11/13/2010

In the Still of the Night: delight in the untidy Anglican Communion

(Note: this is an essay I first wrote in 2004 and published on Louie Crew's "Do Justice" series. I think it still stands after 6 years as a reasonable stand on why the Anglican Communion still holds my interest as a way of being Church. 

This is also an opportunity to thank Dr. Louie Crew for all his encouragement over the years. He gave a place and voice for many of us before blog (BB). May he grow in strength and courage all his years.)



IN THE STILL OF THE NIGHT:

In the still of the night, when all the pronouncements, letters, blog entries, emails, articles, books, opinions, mutterings and other tools of the struggle have been put down, the delight that is the Anglican Communion remains.


In the hours before the Lambeth Commission issues the Windsor Report, before the Church of England Report on Woman in the Episcopate, before the next round of fierce and necessary struggle is undertaken, the Anglican Communion is simply as it is, and we all are part of it.


A great deal is written about just why some of us should be denied membership in it, why others of us are the “real” Anglicans, why progressive action is necessary, why we can’t go on being untidy when all our ecumenical partners want us to be a church with a unified stance on issues, why (in other words) things can not remain as they are.


Still, in the quiet hours, I wonder: who we are is quite something! We are “untidy,” as Archbishop Tutu once remarked. Untidy enough so that justice found its way in even when we were not looking; just enough so that reason, reasonableness, got its foot in the door. Untidy enough that the doors are not locked against the stranger and the fool, the difficult and the lost.


We come by our untidy ways naturally. The Scriptures are a treasure trove of untidy, often puzzling, sometimes troublesome, mostly challenging, “stones” that mark a way in our heart pointing us always towards God. The pointing happens whether or not we like it, are aware of it, or even know it. We know they are the way forward and that is enough.


The Sacraments are outward and visible signs of a grace so great that we only dimly and spiritually know the smallest part of what is given in that grace. And again our words and thoughts and beliefs concerning that inward and spiritual grace are limited and untidy.
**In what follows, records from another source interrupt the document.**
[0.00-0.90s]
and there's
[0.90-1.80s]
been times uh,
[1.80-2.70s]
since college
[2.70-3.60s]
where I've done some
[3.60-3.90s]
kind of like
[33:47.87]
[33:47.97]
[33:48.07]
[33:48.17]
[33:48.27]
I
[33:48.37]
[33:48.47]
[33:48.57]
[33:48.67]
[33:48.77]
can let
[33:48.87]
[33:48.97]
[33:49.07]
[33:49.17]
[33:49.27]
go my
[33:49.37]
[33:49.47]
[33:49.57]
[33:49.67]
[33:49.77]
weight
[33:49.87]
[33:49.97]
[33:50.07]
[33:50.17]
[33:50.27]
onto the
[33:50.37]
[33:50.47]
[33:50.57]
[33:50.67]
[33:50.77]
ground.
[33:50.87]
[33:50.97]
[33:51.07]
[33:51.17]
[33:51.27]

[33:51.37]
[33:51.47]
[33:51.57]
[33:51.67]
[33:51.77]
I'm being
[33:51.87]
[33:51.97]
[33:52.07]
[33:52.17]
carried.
Still, here we are, servants at a table set to grace the whole world.

The Church, that “wonderful and sacred mystery” is extremely untidy. Nothing about its various forms in this or that actual institutional church does it justice. Its divisions are as edifying to our sense of the mystery as are its moments of unity. That old, and not very satisfactory, image of the Church as a tree with its branches, both whole and cut off, is barren (in the picture I remember) of leaves and any joy. That picture is of the institutional divisions that should grieve us. No one sits in the shade under that tree! Still, here we, happy in the shade of the other Church / tree, the spiritual Church / tree whose leaves bring healing to the nations.


I wonder: The Anglican Communion is a fellowship of real, live, feisty people gathered in thirty-eight or so untidy Provinces in full communion with one another and with a variety of other Churches – the Old Catholics, the Philippine Independent Church, the Churches of North and South India, etc. We are not sure what “full communion” means, but it at least means we are welcome at each other’s table fellowship and to receive the sacrament from those who preside there.
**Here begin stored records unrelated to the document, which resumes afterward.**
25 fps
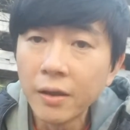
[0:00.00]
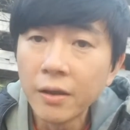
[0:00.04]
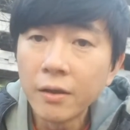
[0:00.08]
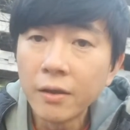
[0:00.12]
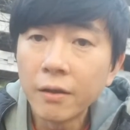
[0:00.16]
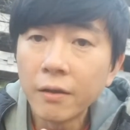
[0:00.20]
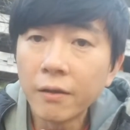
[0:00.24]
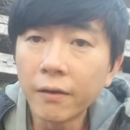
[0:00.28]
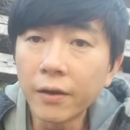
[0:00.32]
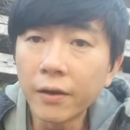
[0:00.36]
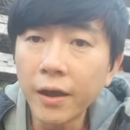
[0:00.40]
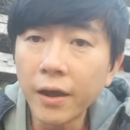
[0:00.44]

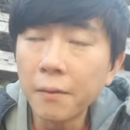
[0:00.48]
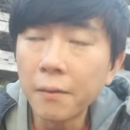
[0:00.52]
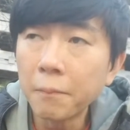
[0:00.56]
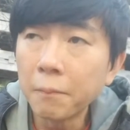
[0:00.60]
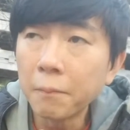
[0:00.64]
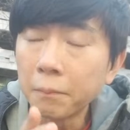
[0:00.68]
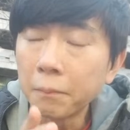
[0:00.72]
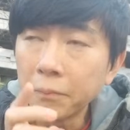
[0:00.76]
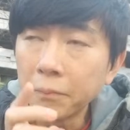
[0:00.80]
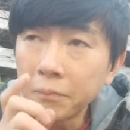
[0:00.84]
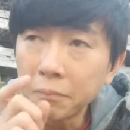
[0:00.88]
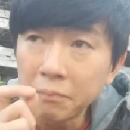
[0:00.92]
Okay.
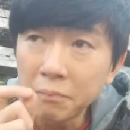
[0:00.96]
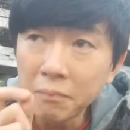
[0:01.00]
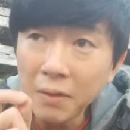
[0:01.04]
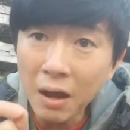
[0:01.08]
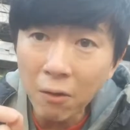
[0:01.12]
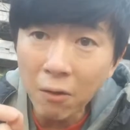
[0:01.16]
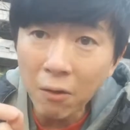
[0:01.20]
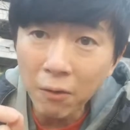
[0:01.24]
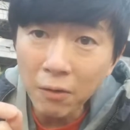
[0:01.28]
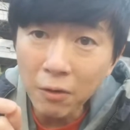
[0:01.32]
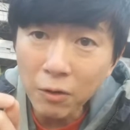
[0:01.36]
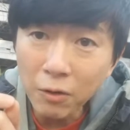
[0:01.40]

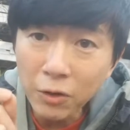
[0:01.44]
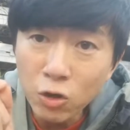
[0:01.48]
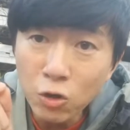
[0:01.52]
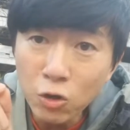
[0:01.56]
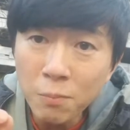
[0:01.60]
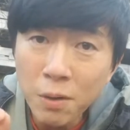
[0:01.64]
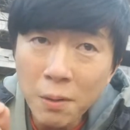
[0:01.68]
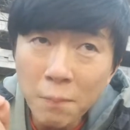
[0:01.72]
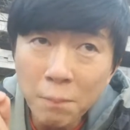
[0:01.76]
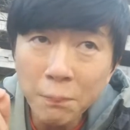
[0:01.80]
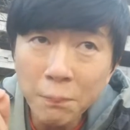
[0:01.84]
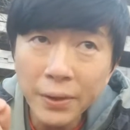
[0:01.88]
Now,
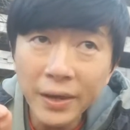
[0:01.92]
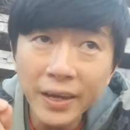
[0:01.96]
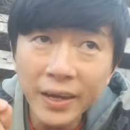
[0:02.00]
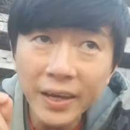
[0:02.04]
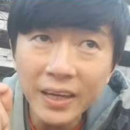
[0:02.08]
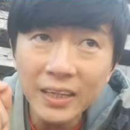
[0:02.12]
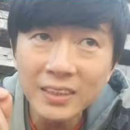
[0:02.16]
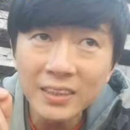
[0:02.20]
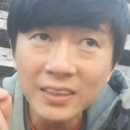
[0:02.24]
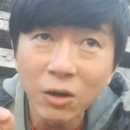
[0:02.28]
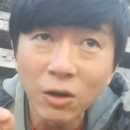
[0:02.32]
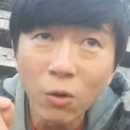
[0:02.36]
human being
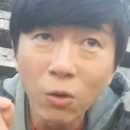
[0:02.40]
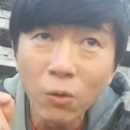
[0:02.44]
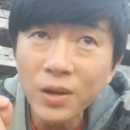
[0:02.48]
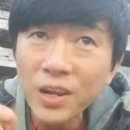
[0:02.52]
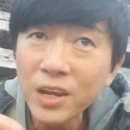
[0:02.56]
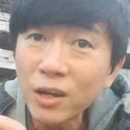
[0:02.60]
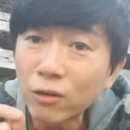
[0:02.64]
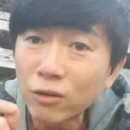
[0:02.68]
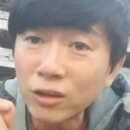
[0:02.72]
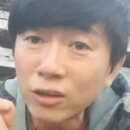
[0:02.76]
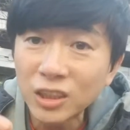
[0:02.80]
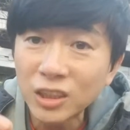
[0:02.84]
is the
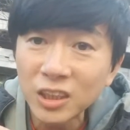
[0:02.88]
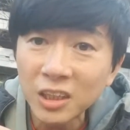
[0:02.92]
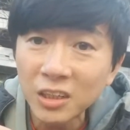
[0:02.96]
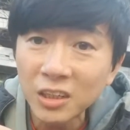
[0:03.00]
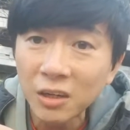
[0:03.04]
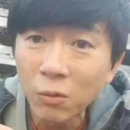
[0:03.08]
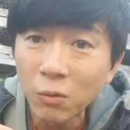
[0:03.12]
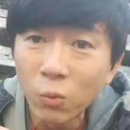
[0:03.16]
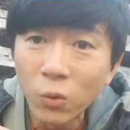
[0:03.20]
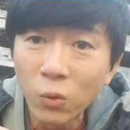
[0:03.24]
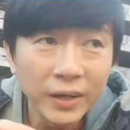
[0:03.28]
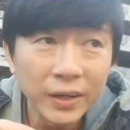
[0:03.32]
only creature
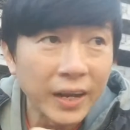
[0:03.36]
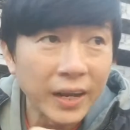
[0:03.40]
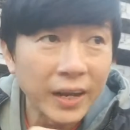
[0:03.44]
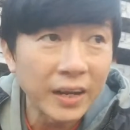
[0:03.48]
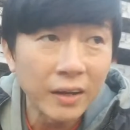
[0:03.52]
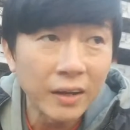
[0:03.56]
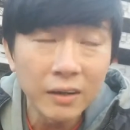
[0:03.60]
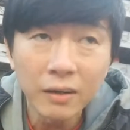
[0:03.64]
in the world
At one time or another various provinces have decided to support and sanction a variety of matters: birth control and family planning, remarriage after divorce, the ordination of women. Provinces have come out against slavery and against capital punishment, allowed polygamous persons to membership in the Church, and in recent days to accept openly Gay and Lesbian persons into leadership and into acknowledged and blessed same sex relationships. All of this has been untidy – not every Province has entered into the spirit of each of these decisions. Still, we have muddled along in fellowship, not unlike the first disciples of Jesus who could get caught up in their own untidy ways at the drop of a hat. We even argue still with one another as to who will get to sit at Our Lord’s right or left hand! Perhaps a smile or even a bit of laughter is in order. 

Perhaps it is not after all for us to know the seating arrangement at the heavenly banquet. Maybe it is enough to be a fellowship, a koinonia. The mystery of the true ekklesia is perhaps for another day.
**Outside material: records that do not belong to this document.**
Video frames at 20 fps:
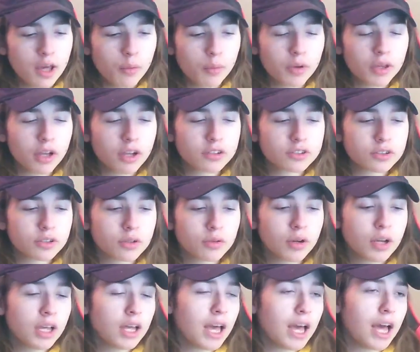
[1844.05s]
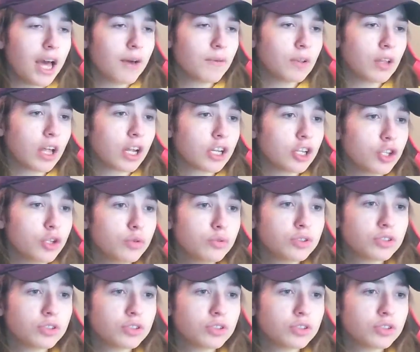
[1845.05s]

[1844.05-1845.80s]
We also have a lot of new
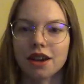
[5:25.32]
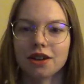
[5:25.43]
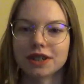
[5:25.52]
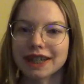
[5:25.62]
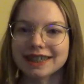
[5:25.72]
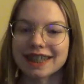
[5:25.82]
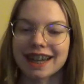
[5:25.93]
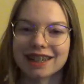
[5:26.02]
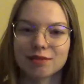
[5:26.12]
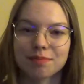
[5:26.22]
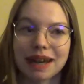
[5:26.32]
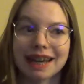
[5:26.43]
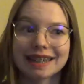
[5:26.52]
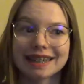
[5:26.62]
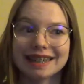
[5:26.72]
Alright, I am
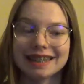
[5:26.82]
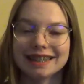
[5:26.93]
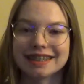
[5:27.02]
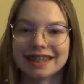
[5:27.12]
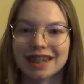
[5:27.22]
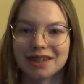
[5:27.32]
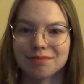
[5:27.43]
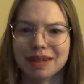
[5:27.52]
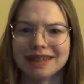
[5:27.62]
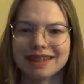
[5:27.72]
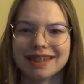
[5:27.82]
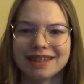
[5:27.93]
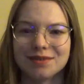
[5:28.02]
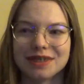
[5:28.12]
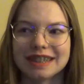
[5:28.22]
back. It is now Monday
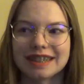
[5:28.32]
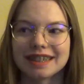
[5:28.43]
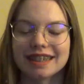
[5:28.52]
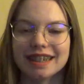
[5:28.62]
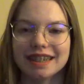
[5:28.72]
evening.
In all the calls for discipline, demands for realignment, charges of schismatic or heretical actions, betrayals of trust, duplicity, conspiracy and the like it is too easy to loose sight of the joy we have sometimes had as members of this particular fellowship.


Such joys are there or else the struggle to keep the Communion alive would be of no value whatsoever. We sometimes forget that there are many times when the untidiness of our common life is a source of delight and wonder.


In the moments just before the next round of action, perhaps it is a spiritually useful thing to smile and even perhaps laugh at ourselves, we Anglicans, who with great untidiness none the less know God’s love and share it as best we can.

2 comments:

  1. Hi Father Mark. I read your post and my response became too long so I wrote it at Real Anglicans. Thank yo ufor the thought-provoking posting. This was my first read, I did not see it the first time around. It does provide fertile ground for thought.

    ReplyDelete
  2. Mark,
    I suspect that God delights in diversity and is bored with regimented control theology. Just a thought. I liked your post, too.